• How to complete this task: Print the data below again in full, exactly as it stands, with no images.

____________________

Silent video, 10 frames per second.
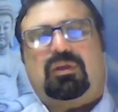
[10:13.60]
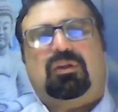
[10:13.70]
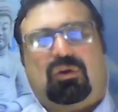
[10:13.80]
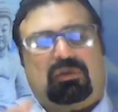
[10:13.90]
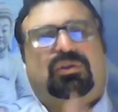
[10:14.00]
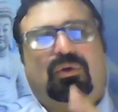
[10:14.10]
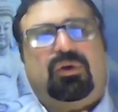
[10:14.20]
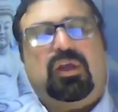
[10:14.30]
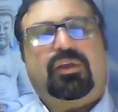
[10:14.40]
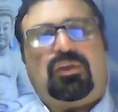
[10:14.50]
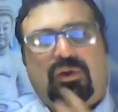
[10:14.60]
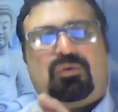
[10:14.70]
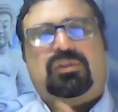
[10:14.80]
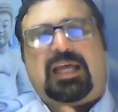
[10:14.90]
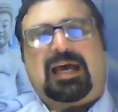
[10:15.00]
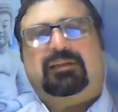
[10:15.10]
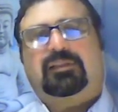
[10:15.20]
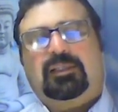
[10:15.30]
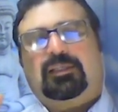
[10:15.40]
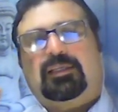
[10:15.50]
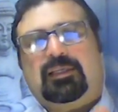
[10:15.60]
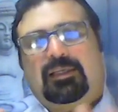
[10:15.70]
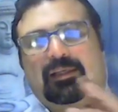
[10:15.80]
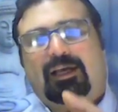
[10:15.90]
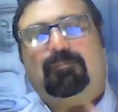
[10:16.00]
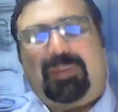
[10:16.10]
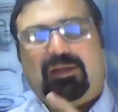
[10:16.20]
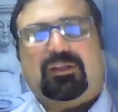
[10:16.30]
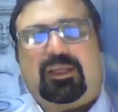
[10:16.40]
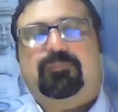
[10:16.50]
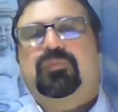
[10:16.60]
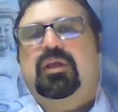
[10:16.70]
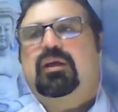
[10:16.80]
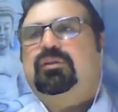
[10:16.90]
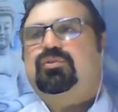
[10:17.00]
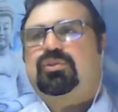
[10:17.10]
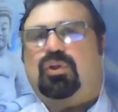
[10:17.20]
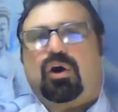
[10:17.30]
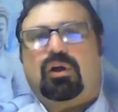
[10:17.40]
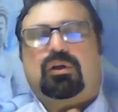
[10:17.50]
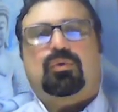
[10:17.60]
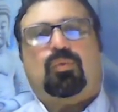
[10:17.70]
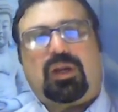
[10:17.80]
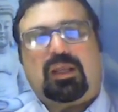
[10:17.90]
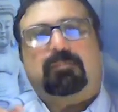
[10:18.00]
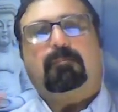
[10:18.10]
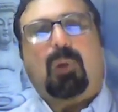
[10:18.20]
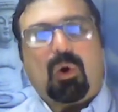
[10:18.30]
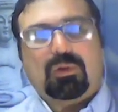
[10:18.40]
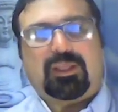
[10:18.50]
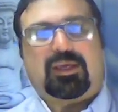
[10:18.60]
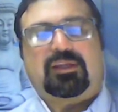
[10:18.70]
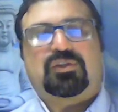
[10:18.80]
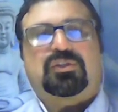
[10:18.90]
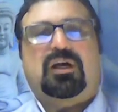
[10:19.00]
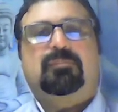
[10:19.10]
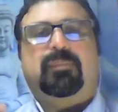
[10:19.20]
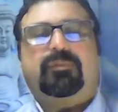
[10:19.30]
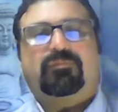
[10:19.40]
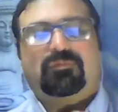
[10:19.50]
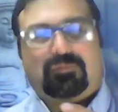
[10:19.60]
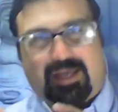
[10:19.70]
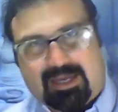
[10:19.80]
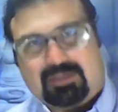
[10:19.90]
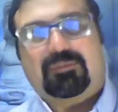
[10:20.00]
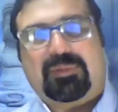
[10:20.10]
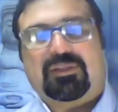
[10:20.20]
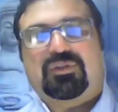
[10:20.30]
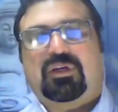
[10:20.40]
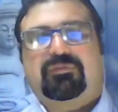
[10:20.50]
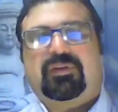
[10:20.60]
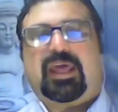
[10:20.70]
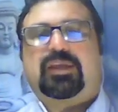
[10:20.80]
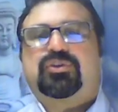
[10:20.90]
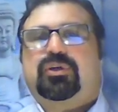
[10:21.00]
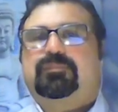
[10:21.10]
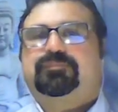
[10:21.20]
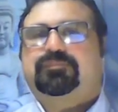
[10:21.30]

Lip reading: also use that ability to start really molding some elements of nature.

____________________

• Result:
Silent video, 10 frames per second.
[10:13.60]
[10:13.70]
[10:13.80]
[10:13.90]
[10:14.00]
[10:14.10]
[10:14.20]
[10:14.30]
[10:14.40]
[10:14.50]
[10:14.60]
[10:14.70]
[10:14.80]
[10:14.90]
[10:15.00]
[10:15.10]
[10:15.20]
[10:15.30]
[10:15.40]
[10:15.50]
[10:15.60]
[10:15.70]
[10:15.80]
[10:15.90]
[10:16.00]
[10:16.10]
[10:16.20]
[10:16.30]
[10:16.40]
[10:16.50]
[10:16.60]
[10:16.70]
[10:16.80]
[10:16.90]
[10:17.00]
[10:17.10]
[10:17.20]
[10:17.30]
[10:17.40]
[10:17.50]
[10:17.60]
[10:17.70]
[10:17.80]
[10:17.90]
[10:18.00]
[10:18.10]
[10:18.20]
[10:18.30]
[10:18.40]
[10:18.50]
[10:18.60]
[10:18.70]
[10:18.80]
[10:18.90]
[10:19.00]
[10:19.10]
[10:19.20]
[10:19.30]
[10:19.40]
[10:19.50]
[10:19.60]
[10:19.70]
[10:19.80]
[10:19.90]
[10:20.00]
[10:20.10]
[10:20.20]
[10:20.30]
[10:20.40]
[10:20.50]
[10:20.60]
[10:20.70]
[10:20.80]
[10:20.90]
[10:21.00]
[10:21.10]
[10:21.20]
[10:21.30]

Lip reading: also use that ability to start really molding some elements of nature.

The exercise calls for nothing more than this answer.